Lost and Found

I sometimes forget just how many different plants I have in the garden. I have a database containing the name of plants, when I aquired them and who gave them to me or where I bought them but I am far from perfect at keeping it up to date. I attempt to keep a note of at least one location in the garden where a plant appears, but with many self-sown and divided plants that is not very accurate! However, it does help me to go out at this time of year to locate some of the little treasures I have been gifted by gardening friends!

These Chinodoxa had a chequered history. When I first planted them I nearly lost them among the very vigorous Lesser Celandine that is a constant companion so I lifted them to a border where I could keep an eye on them and thy were lovely for a few years until the Hypericum Calycinum completely covered them. Last yearI got fed up with this thug and dug it out and to my amazement these brave little flowers reappeared – and best of all, have started to spread!

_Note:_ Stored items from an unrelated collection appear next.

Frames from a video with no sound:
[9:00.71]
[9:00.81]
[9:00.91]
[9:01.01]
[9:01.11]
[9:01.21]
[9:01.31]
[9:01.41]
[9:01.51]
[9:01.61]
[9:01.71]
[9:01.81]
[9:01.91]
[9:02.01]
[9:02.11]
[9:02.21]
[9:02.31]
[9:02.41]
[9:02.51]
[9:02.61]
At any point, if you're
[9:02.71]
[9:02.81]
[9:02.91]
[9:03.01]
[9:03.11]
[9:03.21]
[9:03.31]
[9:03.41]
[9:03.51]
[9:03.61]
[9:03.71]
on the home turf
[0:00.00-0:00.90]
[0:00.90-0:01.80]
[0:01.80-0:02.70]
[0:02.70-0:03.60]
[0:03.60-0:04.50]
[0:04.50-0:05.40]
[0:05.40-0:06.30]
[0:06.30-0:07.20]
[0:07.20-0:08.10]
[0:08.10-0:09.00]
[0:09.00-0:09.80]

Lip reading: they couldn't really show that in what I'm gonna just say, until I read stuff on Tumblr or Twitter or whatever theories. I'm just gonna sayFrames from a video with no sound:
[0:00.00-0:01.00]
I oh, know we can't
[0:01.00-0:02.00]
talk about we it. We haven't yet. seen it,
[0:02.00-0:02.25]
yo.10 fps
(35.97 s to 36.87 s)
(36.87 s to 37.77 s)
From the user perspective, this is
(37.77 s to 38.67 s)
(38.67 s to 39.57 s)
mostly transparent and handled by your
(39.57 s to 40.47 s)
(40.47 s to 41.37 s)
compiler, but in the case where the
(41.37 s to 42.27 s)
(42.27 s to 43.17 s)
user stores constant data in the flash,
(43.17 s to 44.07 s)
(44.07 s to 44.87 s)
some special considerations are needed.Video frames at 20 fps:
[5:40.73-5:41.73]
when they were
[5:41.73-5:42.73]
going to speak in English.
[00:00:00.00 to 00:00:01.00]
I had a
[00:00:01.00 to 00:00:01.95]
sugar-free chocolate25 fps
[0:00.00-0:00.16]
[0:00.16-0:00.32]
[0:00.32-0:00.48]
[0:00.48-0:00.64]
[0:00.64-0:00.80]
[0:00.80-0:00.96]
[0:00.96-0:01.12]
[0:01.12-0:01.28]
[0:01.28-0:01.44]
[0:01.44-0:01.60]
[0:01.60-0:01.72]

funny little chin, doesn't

This is Cardamine that was a gift from Helen Dillon in 2014 but it didn’t take, and then from Mary Tobin in 2015 and this one has established as I planted it in the Hazel Grove, a woodland situation that suits it better! However, although it has a reputation for being a bit invasive, it has to compete with a definite thug of a tall lilac coloured Geranium! After meeting Mary & Paddy at Bellefield last year where there is a lovely clump beside the Rill I went in search of mine and was delighted to see it was quietly growing away! I cleared it some space and it is much better this year.

Here is Corydalis Beth Evans. It has also been in the Hazel Grove and has reappeared each year despite the competition. This year there was no sign when it usually appears in February but in doing a walk-round the garden showing my sister what was in flower I spotted the bright pink! I have two other Corydalis in a safer place – well, somewhere I can keep an eye on them anyway – so Beth Evans is now in the greenhouse getting some TLC before being relocated with her relatives!

Erythronium Revolutum ‘Knightshayes’ is looking great now that I have removed a large self-seeded Helleborus Argutifolius, Japanese Anemone babies and some Lesser Celandines from completely covering it! One flower open now, but lots of buds to come! Every year I wait anxiously for the didtinctive foliage of this plant to appear! I know I should divide it but I never seem to get to it at the right time.

Erythronium Pagoda doesn’t get lost, as it is planted right beside the path but again, it is always an anxious wait in the Springtime for it to appear. I wonder do other people have this anxiety for the many plants that disappear completely once their flowering display is finished?